Poetic treatise by the Indian Buddhist monk Vasubandhu

The Triṃśikā-vijñaptimātratā (Sanskrit; 唯識三十論頌), also known simply as the Triṃśikā or occasionally by its English translation Thirty Verses on Manifestation Only, is a brief poetic treatise by the Indian Buddhist monk Vasubandhu. It was composed in the 4th or 5th century CE and became one of the core texts for the Yogācāra school of Mahāyāna Buddhism. In it he touches on foundational Yogācāra concepts such as the storehouse consciousness, the afflicted mental consciousness, and the three natures, among others. Together with the Vimśatikā form a standard summary of Vasubandhu's understanding of Yogācāra.

== Manuscripts and translations ==
The Triṃśikā was translated into Chinese by Xuanzang in 648 CE at Hongfu Monastery. It was also translated into Tibetan in antiquity. A version in the original Sanskrit also survives.

== Commentaries ==
In India, the most influential commentary on the Triṃśikā was written by Sthiramati in the 6th century. According to Xuanzang, who studied the Triṃśikā at Nalanda in the 7th century under Śīlabhadra, there were 10 known prose commentaries on the text. These were by Sthiramati, Dharmapala of Nalanda, Nanda, Citrabhānu, Guṇamati, Jinamitra, Jñānamitra, Jñānacandra, Bandhuśrī, Śuddhacandra, and Jinaputra. Xuanzang initially intended to translate all of these, but on the advice of his students, especially Kuiji, Xuanzang instead chose to combine them into a single text that focused primarily on Dharmapala's commentary. He did so because his teacher Śīlabhadra was a student of Dharmapala, and thus Xuanzang believed Dharmapala's interpretation to be the most accurate. Among the others commentators, Xuanzang most often included excerpts from Sthiramati, Nanda, and Citrabhānu, but usually only to provide contrast with Dharmapala.

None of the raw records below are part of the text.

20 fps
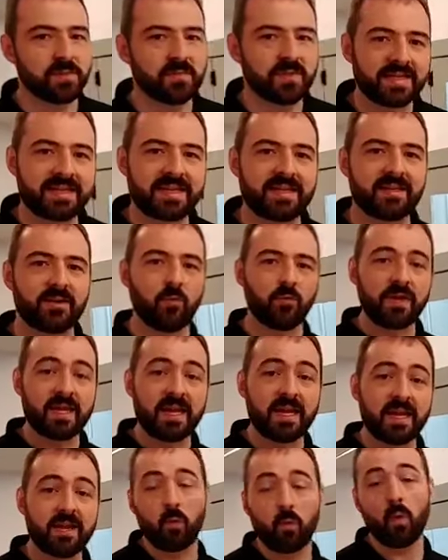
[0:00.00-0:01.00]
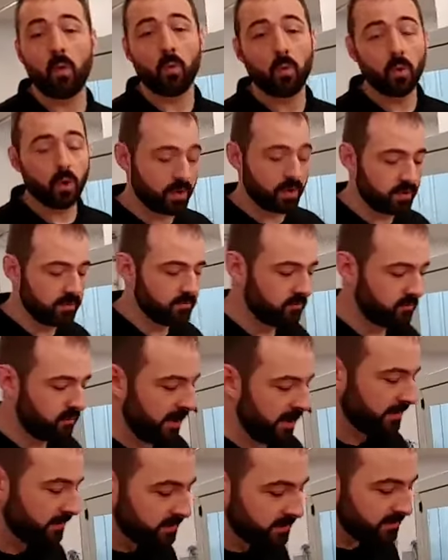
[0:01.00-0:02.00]
something they don't need or won't work,
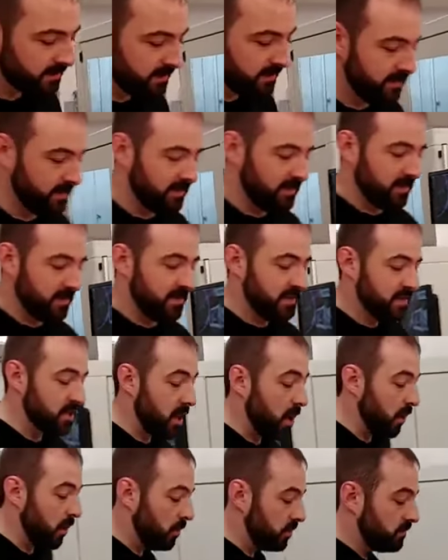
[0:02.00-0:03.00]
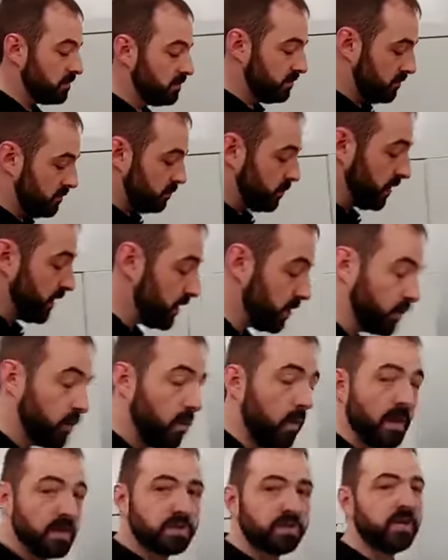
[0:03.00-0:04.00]
right? So, really good
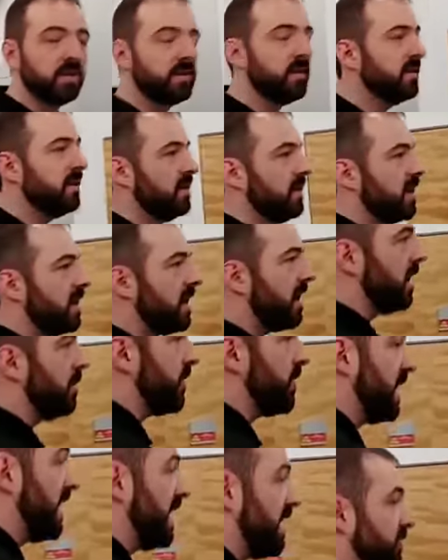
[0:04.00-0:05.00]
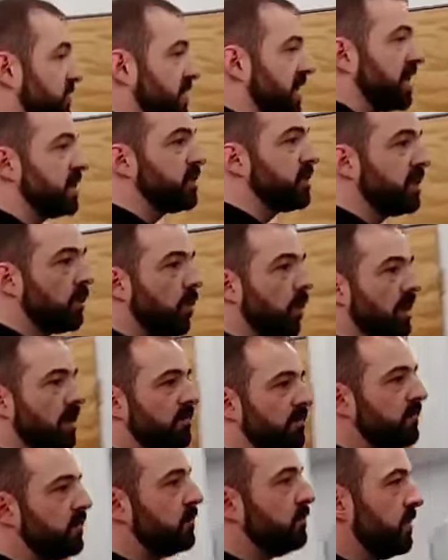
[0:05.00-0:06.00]
question. Yeah, there's actually quite
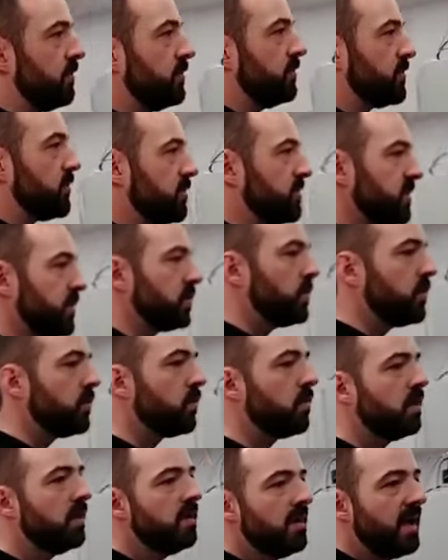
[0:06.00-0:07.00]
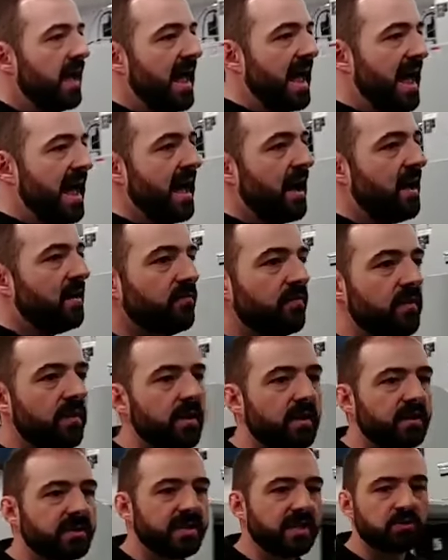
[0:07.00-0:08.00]
a few users who
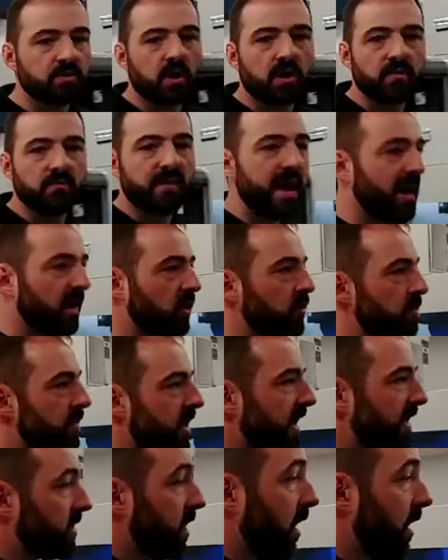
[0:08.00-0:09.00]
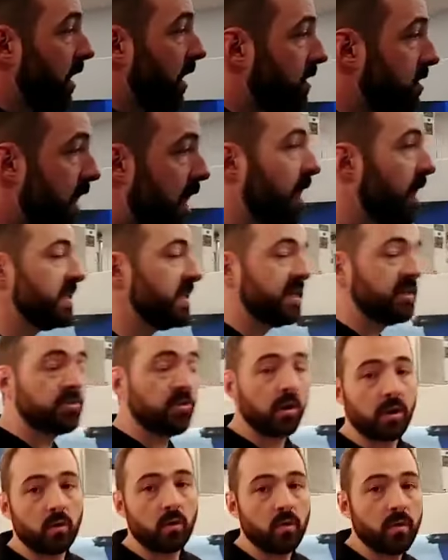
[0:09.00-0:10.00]
have Datron vacuum aids on
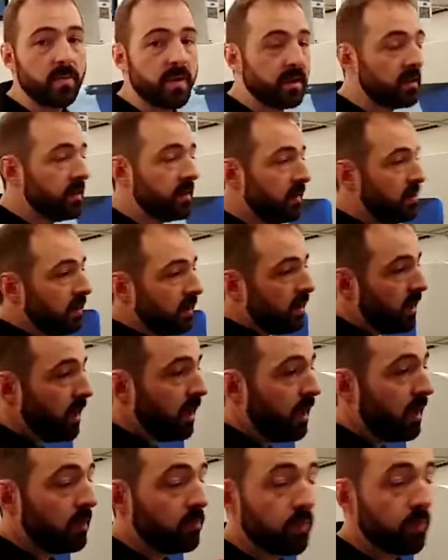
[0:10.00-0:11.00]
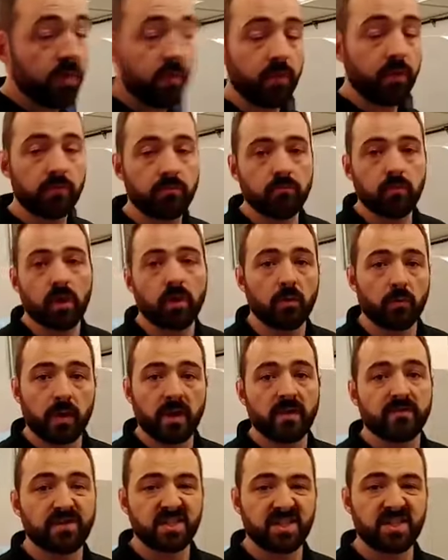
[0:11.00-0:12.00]
non-Datron equipment with a good
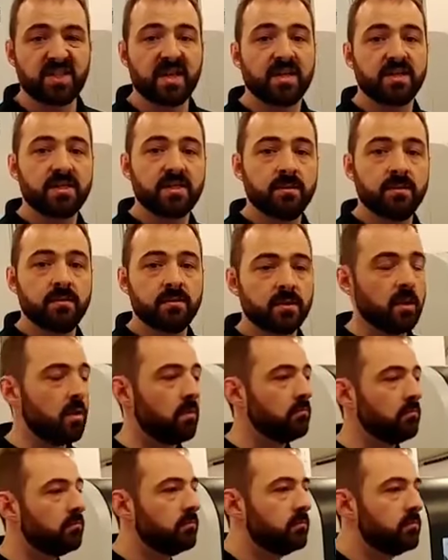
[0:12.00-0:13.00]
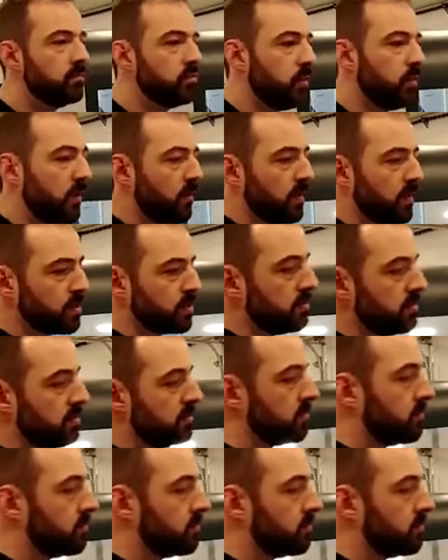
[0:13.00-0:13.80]
rate of success. So, great question.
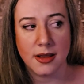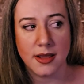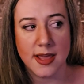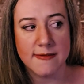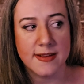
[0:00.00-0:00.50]

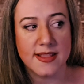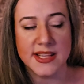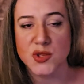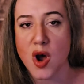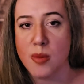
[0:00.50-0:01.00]
given
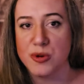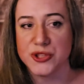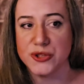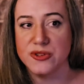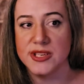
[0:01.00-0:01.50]
these
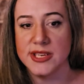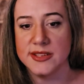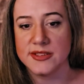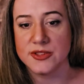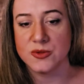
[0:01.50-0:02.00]

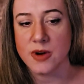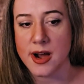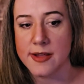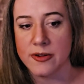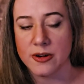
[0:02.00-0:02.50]
opportunities to
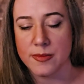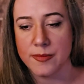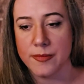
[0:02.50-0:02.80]
either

The result of this work was the Cheng Weishi Lun, which became the most important text for the tradition of East Asian Yogācāra. Xuanzang's student Kuiji in turn created his own commentary on this text, the Cheng weishi lun shuji.

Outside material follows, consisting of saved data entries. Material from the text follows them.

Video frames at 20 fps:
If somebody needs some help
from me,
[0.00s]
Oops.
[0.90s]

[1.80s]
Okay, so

After Xuanzang's pilgrimage, Indian commentary on the Triṃśikā continued to be produced. In the late 7th century or early 8th century, Vinītadeva, also working at Nalanda, produced commentaries on both the Triṃśikā and the Vimśatikā which survive in Tibetan translation and some Sanskrit fragments.